Data Consumption “Use your information”
In the final phase, data consumption, we provide you easy access to the information and insights to assist in making strategic, data-driven business decisions. Today’s world is mobile, and Analytics Microapps deliver solutions that work across devices to provide you with secure access to the insights they need anywhere and anytime. With the use of microapps created for you, users can access and utilize outcomes from across platforms and current databases. This process provides businesses the opportunity to increase revenue, reduce costs, and prevent revenue loss while remaining compliant with government and industry standards.

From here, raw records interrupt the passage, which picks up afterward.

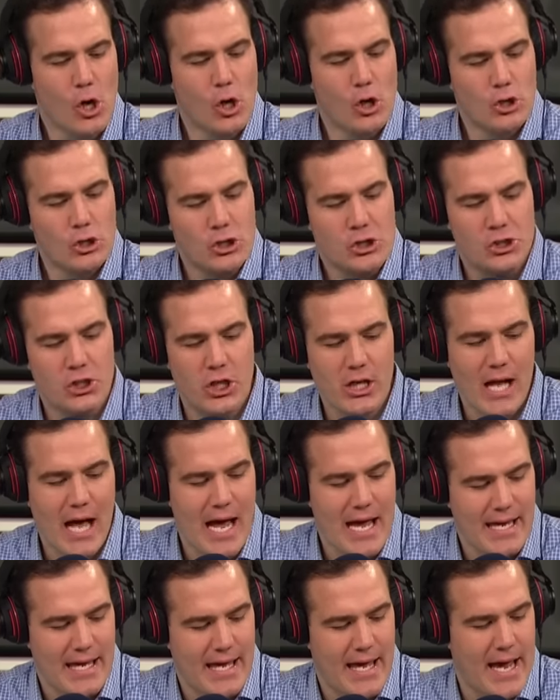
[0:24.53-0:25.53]
Should
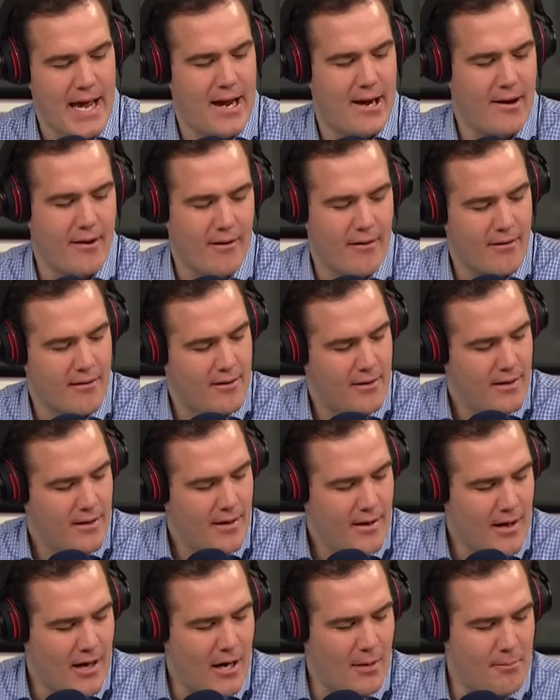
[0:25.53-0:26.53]
I care
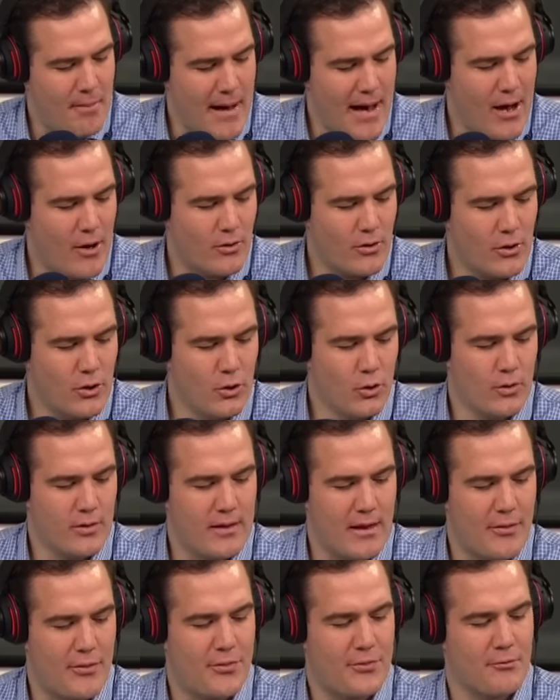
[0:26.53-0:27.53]
about who
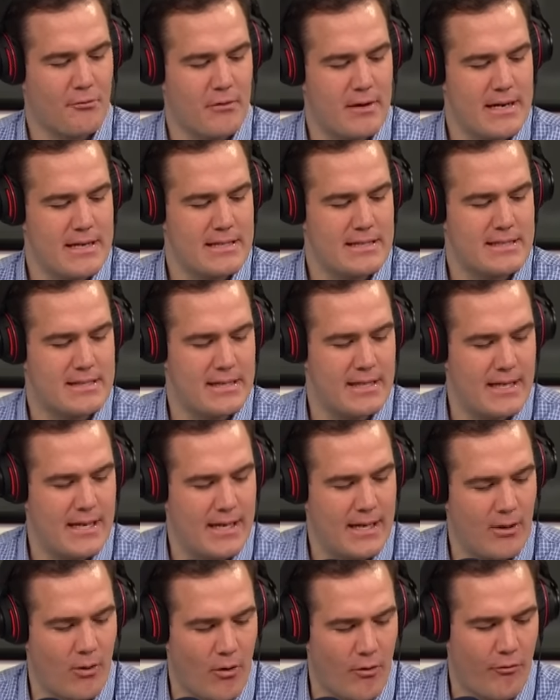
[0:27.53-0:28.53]
the three
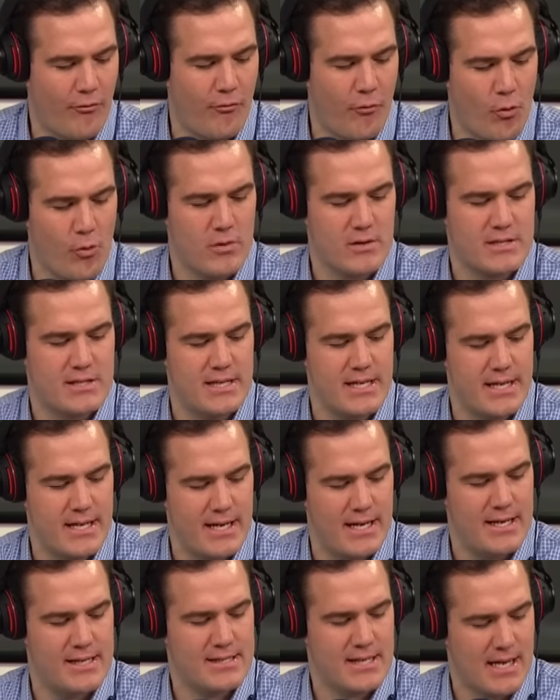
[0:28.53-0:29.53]
seed or four seed
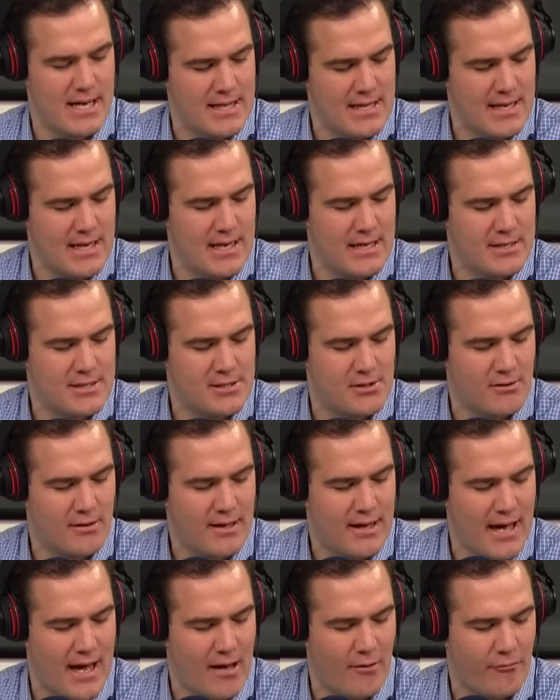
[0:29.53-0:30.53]
is in the Eastern
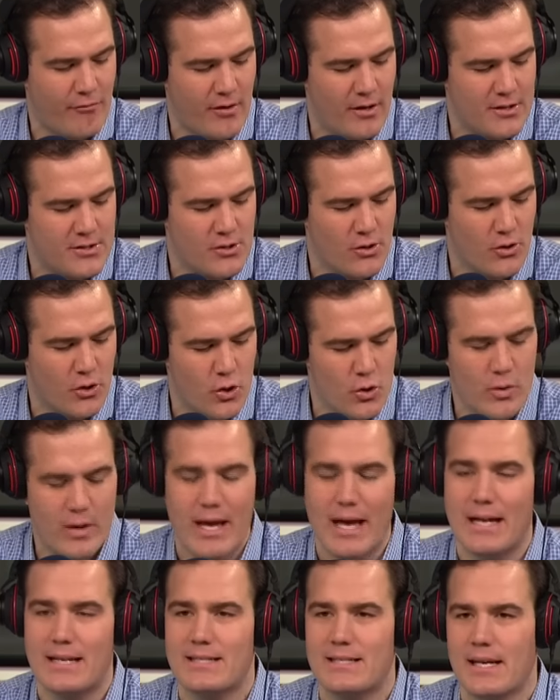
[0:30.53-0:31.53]
Conference or who
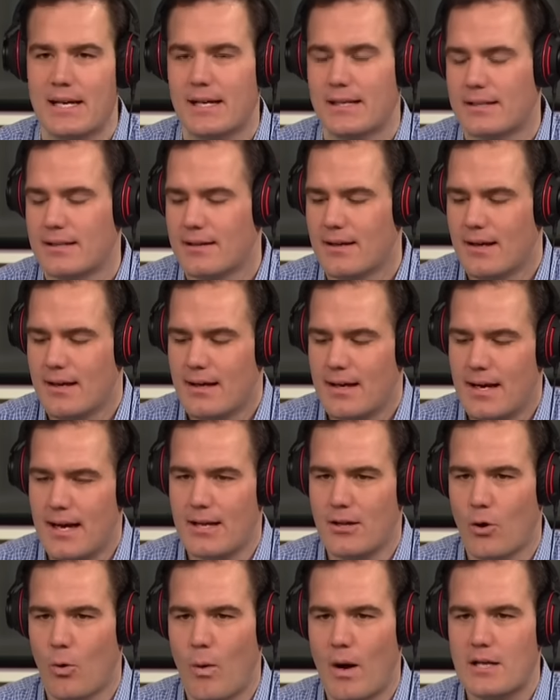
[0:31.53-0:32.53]
gets in
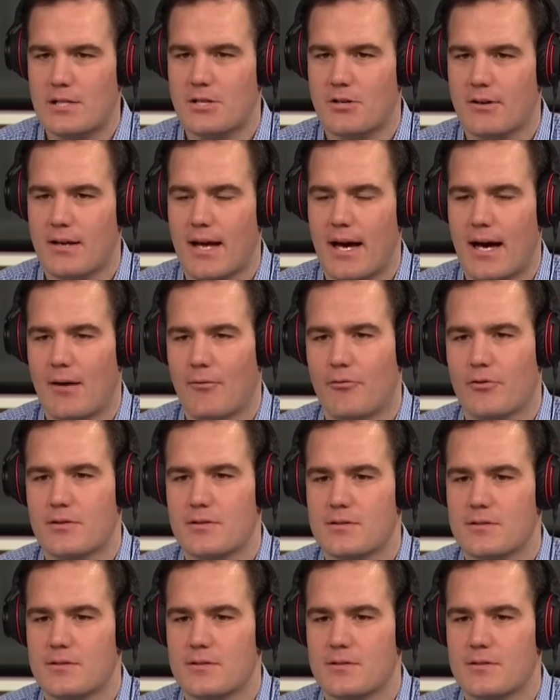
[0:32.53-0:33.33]
in the Western Conference?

Lets Increase Your Success
A combined Analytics Applications and Data Engineering solution solve organizational and business problems quickly with real-time data. These and other emergent digital methods and technologies have accelerated the pace of decision making and are moving from pockets of brilliance toward mass industrialization through approaches that operationalize data analytics one business decision at a time.
Predictive Modeling
The core ides behind the formulation of Predictive Modeling is, data that is being generated on a daily basis or the historical data that may contain the most relevant information for the present business scenarios in order to get maximum profit with suitable models and accurate predictions. The predictive modeling process involves the fundamental task to drag out needful information from structured or unstructured data.
With all this data, different tools are necessary components to extract inference and patterns, such as machine learning techniques are needed to identify trends in data and design model that estimates future conclusions.